Эта самая Сова, взвизгнув, цепко схватила меня за плечо и, руля мною между бегающих девочек, повела к кабинету начальницы гимназии Наталии Ивановны Воронцовой-Вельяминовой.
В этом кабинете, устланном коврами и ковриками, заставленным креслами и креслицами и похожим скорее на будуар, чем на кабинет, я и раньше бывала с мамой. Вообще я уже была знакома с начальницей, потому что мама помогала ей устраивать музыкальные вечера в гимназии Констан и, заходя к ней по делу, иногда прихватывала и меня. (Мама была, как теперь говорят, общественницей — а раньше не знаю, как это называлось.)
Подрулив со мной к кабинету, Сова постучала в дверь, отвела бархатную портьеру и, вцепившись еще крепче когтями в мое плечо, ввела меня к начальнице.
Несмотря на то, что был день и сияло солнце, в этой комнате окна были закрыты шторами и горели настольные лампы под кружевными абажурами. Пахло кофе и духами.
Большая, полная с корсетной фигурой Наталия Ивановна неудобно сидела бочком на маленьком креслице и пила кофе из маленькой чашечки. Напротив нее сидел седой господин и тоже пил кофе из маленькой чашечки.
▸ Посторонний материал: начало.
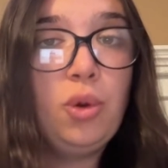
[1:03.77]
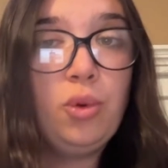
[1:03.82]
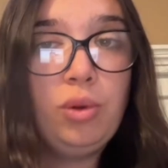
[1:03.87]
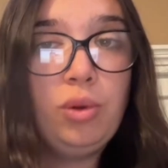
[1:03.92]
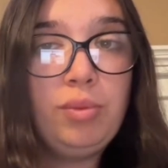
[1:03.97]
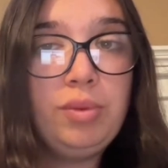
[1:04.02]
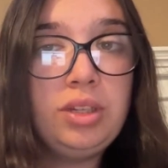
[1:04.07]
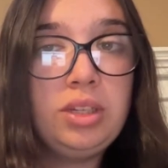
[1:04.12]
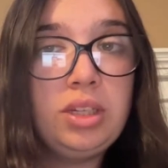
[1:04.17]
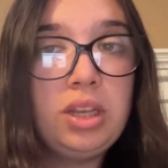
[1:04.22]

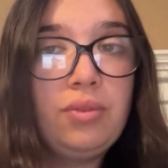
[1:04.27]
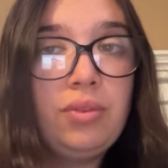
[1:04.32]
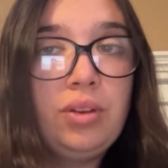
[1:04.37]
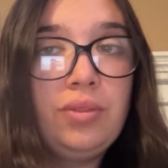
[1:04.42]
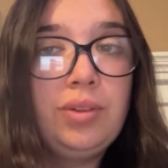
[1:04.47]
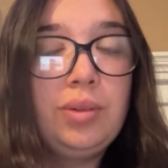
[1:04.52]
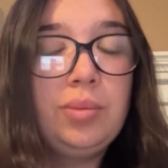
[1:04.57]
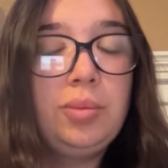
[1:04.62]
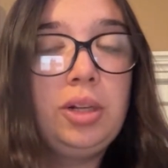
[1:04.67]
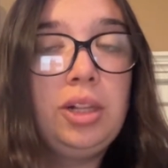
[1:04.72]
women suffer
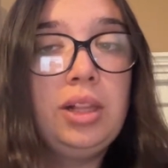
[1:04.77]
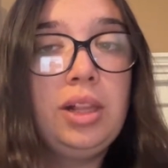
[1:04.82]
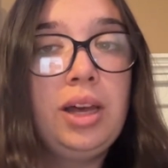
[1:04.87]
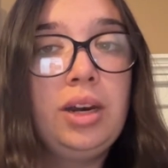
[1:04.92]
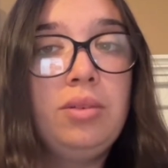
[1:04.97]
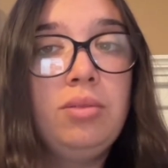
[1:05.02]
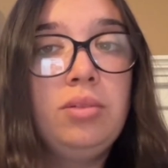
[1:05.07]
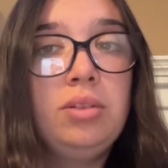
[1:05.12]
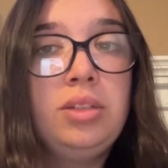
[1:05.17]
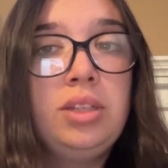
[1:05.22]
from
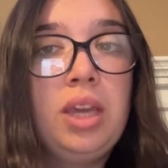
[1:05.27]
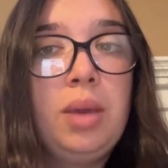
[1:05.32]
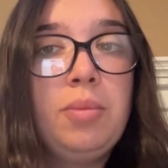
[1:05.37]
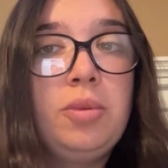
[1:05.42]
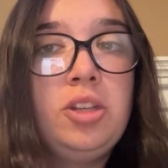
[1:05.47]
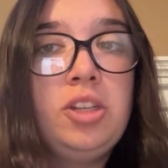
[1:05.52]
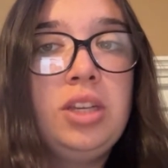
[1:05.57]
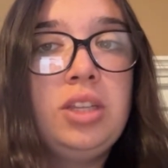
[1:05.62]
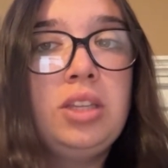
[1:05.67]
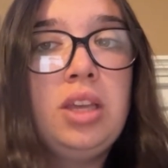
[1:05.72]
collateral
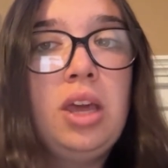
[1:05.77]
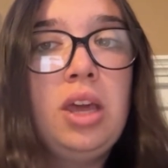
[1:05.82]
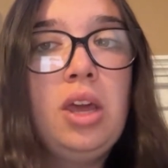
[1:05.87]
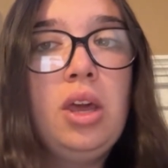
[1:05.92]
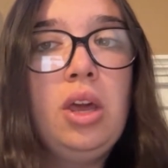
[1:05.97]
damages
Сова сделала книксен (это меня удивило, ведь она была уже старая) и быстро залопотала что-то по-французски, но я сумела разобрать, что она жалуется и требует наказания для меня. Тогда я решила перешибить Сову и вместо того, чтобы стоять столбом, взялась двумя руками за форменный фартук и сделала глубокий реверанс, такой, как делала когда-то волшебнику Макарлычу.
Начальница посмотрела на меня в лорнетку, и я поняла, что произвожу на нее хорошее впечатление. Не лишне было бы отвесить такой же реверанс седому господину, — смекнула я. Пожалуйста: я присела и седому господину. Он закивал мне и заулыбался. Сова оставалась в явных дураках.
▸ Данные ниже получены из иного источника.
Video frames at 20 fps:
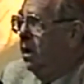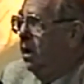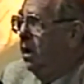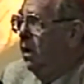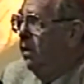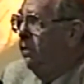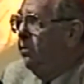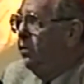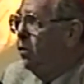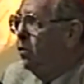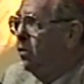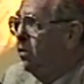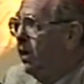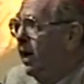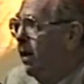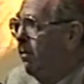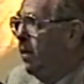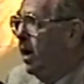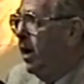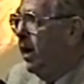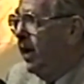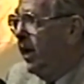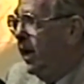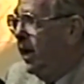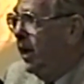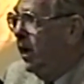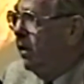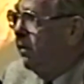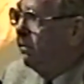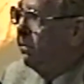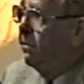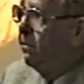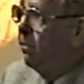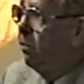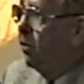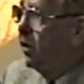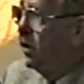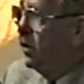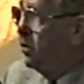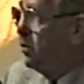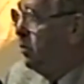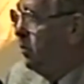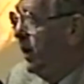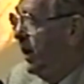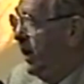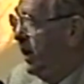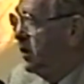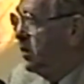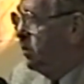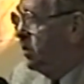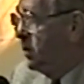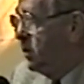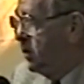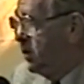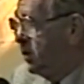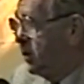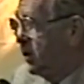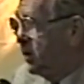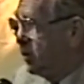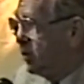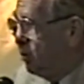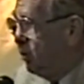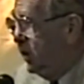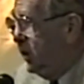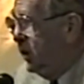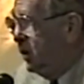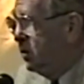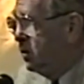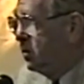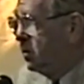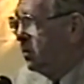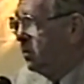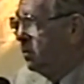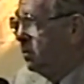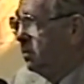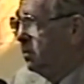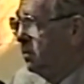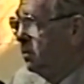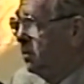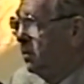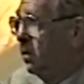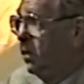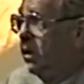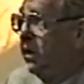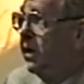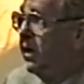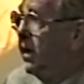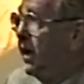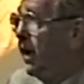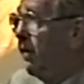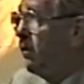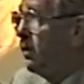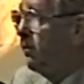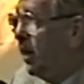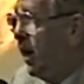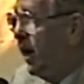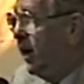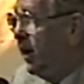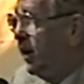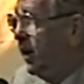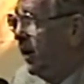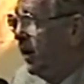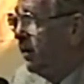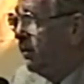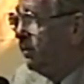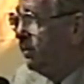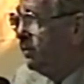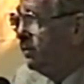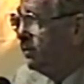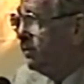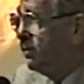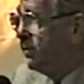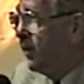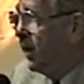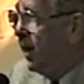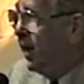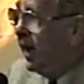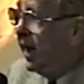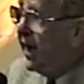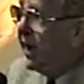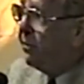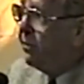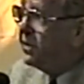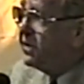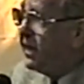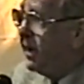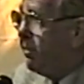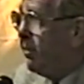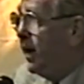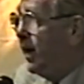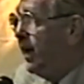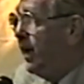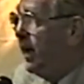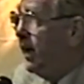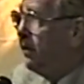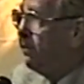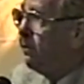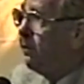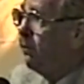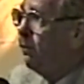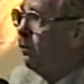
If you were MIA for 42 days, which is six weeks, you didn't have to buy again. I was MIA for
— Поди сюда, милочка, — ласково сказала мне Наталия Ивановна, — как твоя фамилия?
— Луговская, — отрекомендовалась я, не моргнув.
— Ах, — заохала начальница, — это же младшая Луговская, она прекрасная девочка. Возьми, милочка, конфетку, тебя, кажется, зовут Ирочкой? Иди, милая Ирочка, играй и больше никогда не толкай мадам Савуар.
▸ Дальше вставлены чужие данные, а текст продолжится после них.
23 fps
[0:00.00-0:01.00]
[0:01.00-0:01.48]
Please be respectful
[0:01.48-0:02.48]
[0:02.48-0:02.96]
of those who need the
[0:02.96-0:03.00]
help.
— Хорошо, мадам, — быстро согласилась я и с Ирочкой, и предложением не толкать Сову и, опять отвесив два придворных реверанса, ушла из кабинета в сопровождении посрамленной и шипевшей от злости Совы.
В коридоре я нагло развернула конфетку и отправила ее в рот.
— Не смей бросать бумажку на пол, — завизжала диким голосом мадам Савуар. А я и не думала бросать бумажку на пол, так как уже давно решила приберечь ее, чтобы показать дома маме и Нине, прекрасно понимая, что ведь не каждый день я буду ходить запросто в кабинет к начальнице и угощаться ее конфетками…
В младшем приготовительном классе учиться было легко по той простой причине, что мы почти и не учились. Сидя за партами, мы разучивали французские стихи и пели французские песенки. Хорошо помню нашу классную даму, милую, добрую Евгению Михайловну. Она никогда не визжала, как мадам Савуар, а говорила тихо и мягко, учила нас басням Крылова и всех девочек любила. Помню еще уроки рисования, на которых мы рисовали азбуку. На каждую букву нужно было придумать рисунок. Я очень отличалась на этих занятиях, и учитель рисования меня все время хвалил, развивая во мне тщеславие.
Девочки в младшем приготовительном классе были, по-моему, разного возраста, мне запомнилось, что одна была так мала, что не могла выговорить свою фамилию и назвала себя вместо Соколова — Саталова.
Когда мы стали знакомиться между собой, из общего кружка вывернулась небольшая вертлявая девочка. Белый воротничок висел на ней хомутом и явно принадлежал старшей сестре, пальцы в чернилах, остренькое беличье личико тоже в чернилах, голова косматая, а тонкая, как крысиный хвостик, косичка, завязана мятой ленточкой. Глаза у этой девочки были быстрые и темные, как у зверька. Эта неряшливая и бедно одетая девочка заявила нам, что она не простая девочка, что у нее есть княжеский титул. Первое впечатление было ошеломляющее, но, очнувшись, мы все дружно не поверили лохматой девочке. Потом мы и забыли, что она княжна. Но прошло какое-то время, и однажды возбужденная, разрумяненная княжна торжественно вынула из ранца смятую, старую большую бумагу с печатями и гербами, где черным по белому было написано, что ее родители (не то деды — уж не помню точно) имеют княжеский титул. Все эти сведения задыхающимся голосом нам прочла косматая княжна, сопроводив свой рассказ увлекательными подробностями о том, как она выкрала эту бумагу из бюро своего отца.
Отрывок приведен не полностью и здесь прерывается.